▶ Assignment: Only the pictures are to be omitted; everything else in the listing must be reproduced exactly.

▶ Provided records:
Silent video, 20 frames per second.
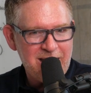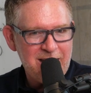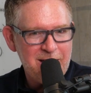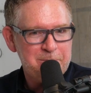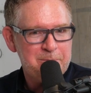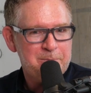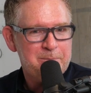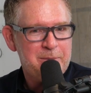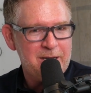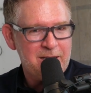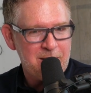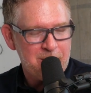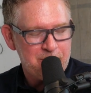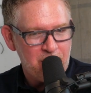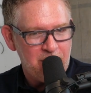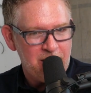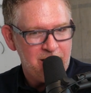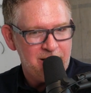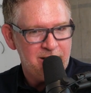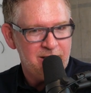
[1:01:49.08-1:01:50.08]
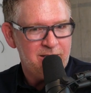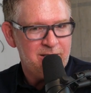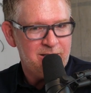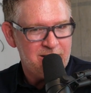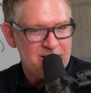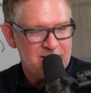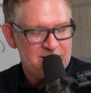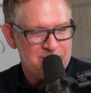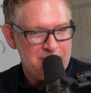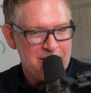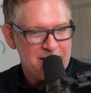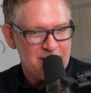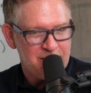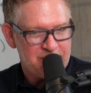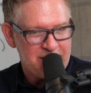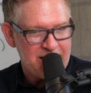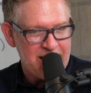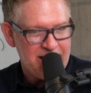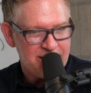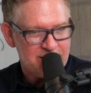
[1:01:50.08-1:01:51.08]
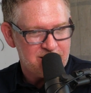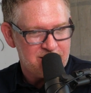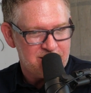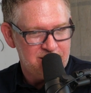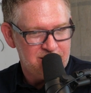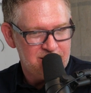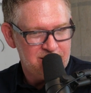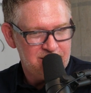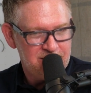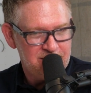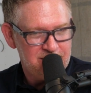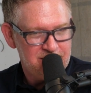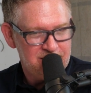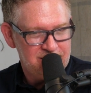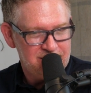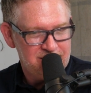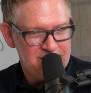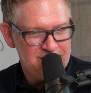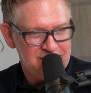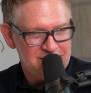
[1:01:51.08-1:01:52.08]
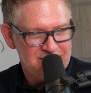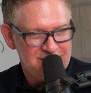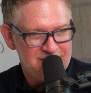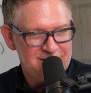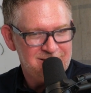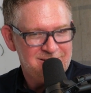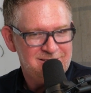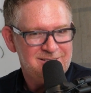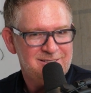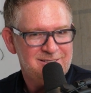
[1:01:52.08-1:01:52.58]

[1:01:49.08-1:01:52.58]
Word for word: can't pick up on the smell of cats. No.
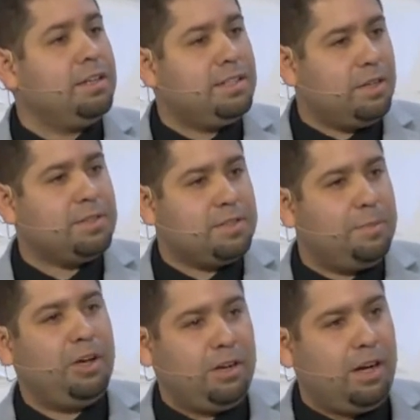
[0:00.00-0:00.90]
tells us
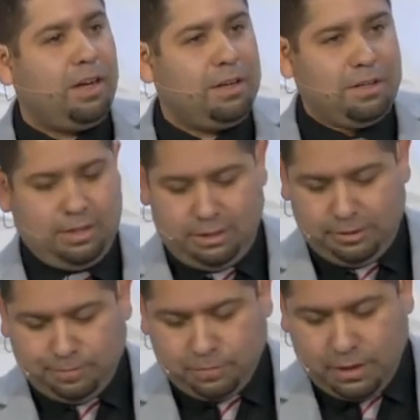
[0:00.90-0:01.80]
about God.
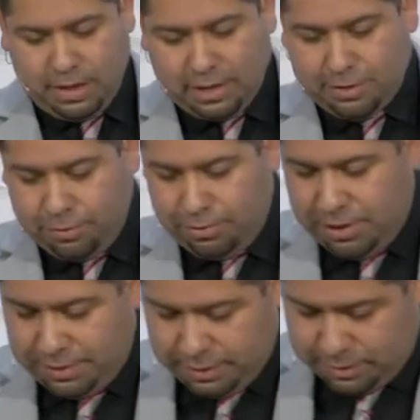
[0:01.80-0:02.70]
And that's through
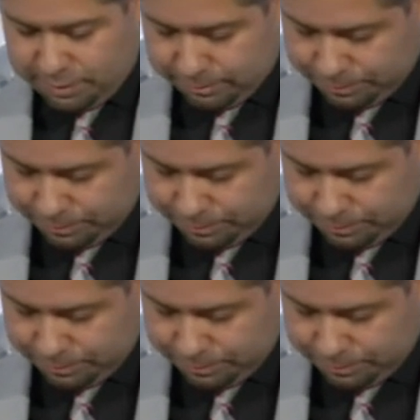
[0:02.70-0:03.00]
Jesus.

▶ Output for this exercise:
Silent video, 20 frames per second.
[1:01:49.08-1:01:50.08]
[1:01:50.08-1:01:51.08]
[1:01:51.08-1:01:52.08]
[1:01:52.08-1:01:52.58]

[1:01:49.08-1:01:52.58]
Word for word: can't pick up on the smell of cats. No.
[0:00.00-0:00.90]
tells us
[0:00.90-0:01.80]
about God.
[0:01.80-0:02.70]
And that's through
[0:02.70-0:03.00]
Jesus.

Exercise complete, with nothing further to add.